Ce week‑end, les unités spécialisées de la police haïtienne, épaulées par une task force, ont intensifié leurs interventions dans les zones élevées de Gressier, notamment le secteur de Morne à Chandelle qui assure la liaison entre Carrefour et la commune. Un hélicoptère a survolé les positions tenues par les groupes armés, offrant un appui aérien aux forces au sol.
Réactions des habitants
Les résidents de Gressier ont salué ces actions et ont demandé une extension de l’opération à l’ensemble du territoire communal. Ils craignent que les autorités se concentrent uniquement sur le centre‑ville, laissant les zones rurales à la merci des gangs, ce qui freinerait la reprise des activités agricoles et commerciales.
Selon l’ancien député Antonio Vericain, les informations recueillies auprès des riverains indiquent que les criminels contrôlent des postes de péage le long de la route de Morne à Chandelle depuis plusieurs années, imposant des rançons aux automobilistes et des contributions aux commerçantes. Ils auraient également contraint les habitants à sacrifier du bétail pour nourrir leurs membres.
Différence avec les gangs du centre‑ville
Contrairement au groupe connu sous le nom de « 103 zombies », qui aurait mené des destructions massives au centre‑ville, les bandes opérant dans les mornes afficheraient une volonté de cohabiter avec la population locale, tout en utilisant les civils comme boucliers contre une éventuelle offensive policière.

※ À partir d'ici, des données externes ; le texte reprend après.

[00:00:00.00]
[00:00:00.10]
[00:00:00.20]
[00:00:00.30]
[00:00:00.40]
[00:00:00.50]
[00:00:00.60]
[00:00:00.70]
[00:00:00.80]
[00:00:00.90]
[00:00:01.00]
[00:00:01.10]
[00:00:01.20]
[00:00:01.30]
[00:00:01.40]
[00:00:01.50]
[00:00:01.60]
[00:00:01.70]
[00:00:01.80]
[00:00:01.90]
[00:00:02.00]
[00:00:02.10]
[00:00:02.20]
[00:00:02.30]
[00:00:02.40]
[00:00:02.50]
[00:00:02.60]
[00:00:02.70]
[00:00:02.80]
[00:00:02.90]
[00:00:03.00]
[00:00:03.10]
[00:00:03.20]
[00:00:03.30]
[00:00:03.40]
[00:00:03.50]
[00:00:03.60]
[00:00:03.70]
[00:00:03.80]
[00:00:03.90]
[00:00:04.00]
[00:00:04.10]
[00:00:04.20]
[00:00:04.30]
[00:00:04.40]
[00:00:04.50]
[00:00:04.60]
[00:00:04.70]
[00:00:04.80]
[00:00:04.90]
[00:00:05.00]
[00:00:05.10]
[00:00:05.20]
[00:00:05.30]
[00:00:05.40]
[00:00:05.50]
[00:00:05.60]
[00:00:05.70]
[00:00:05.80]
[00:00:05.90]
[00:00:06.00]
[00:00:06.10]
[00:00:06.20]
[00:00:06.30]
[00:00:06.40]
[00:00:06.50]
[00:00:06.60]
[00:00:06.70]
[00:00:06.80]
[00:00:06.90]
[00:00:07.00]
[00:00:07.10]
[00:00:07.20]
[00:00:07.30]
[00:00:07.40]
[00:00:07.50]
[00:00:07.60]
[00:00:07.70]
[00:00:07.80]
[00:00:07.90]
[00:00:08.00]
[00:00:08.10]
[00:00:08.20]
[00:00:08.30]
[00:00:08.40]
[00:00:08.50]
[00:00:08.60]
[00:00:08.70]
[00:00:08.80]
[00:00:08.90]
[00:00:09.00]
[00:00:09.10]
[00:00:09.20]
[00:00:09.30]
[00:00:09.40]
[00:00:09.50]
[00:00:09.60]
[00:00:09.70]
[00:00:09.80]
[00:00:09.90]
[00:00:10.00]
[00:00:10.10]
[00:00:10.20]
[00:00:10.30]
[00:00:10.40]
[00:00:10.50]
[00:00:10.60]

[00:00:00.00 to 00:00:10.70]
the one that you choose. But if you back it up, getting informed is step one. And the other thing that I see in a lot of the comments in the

Renforcement du dispositif sécuritaire
Des dizaines de policiers, équipés de véhicules blindés et d’un engin lourd destiné à démolir les structures illégales, ont été déployés à Gressier après plus d’un an d’attente. Les opérations de démolition visent à libérer les artères principales, notamment la route nationale 2, afin de permettre le retour des déplacés et la reprise du commerce.
Les autorités locales estiment que la sécurisation de la voie Morne‑à‑Chandelle est cruciale pour reconnecter la péninsule sud à la métropole de Port‑au‑Prince, où les commerçants sont contraints d’emprunter des chemins agricoles détériorés.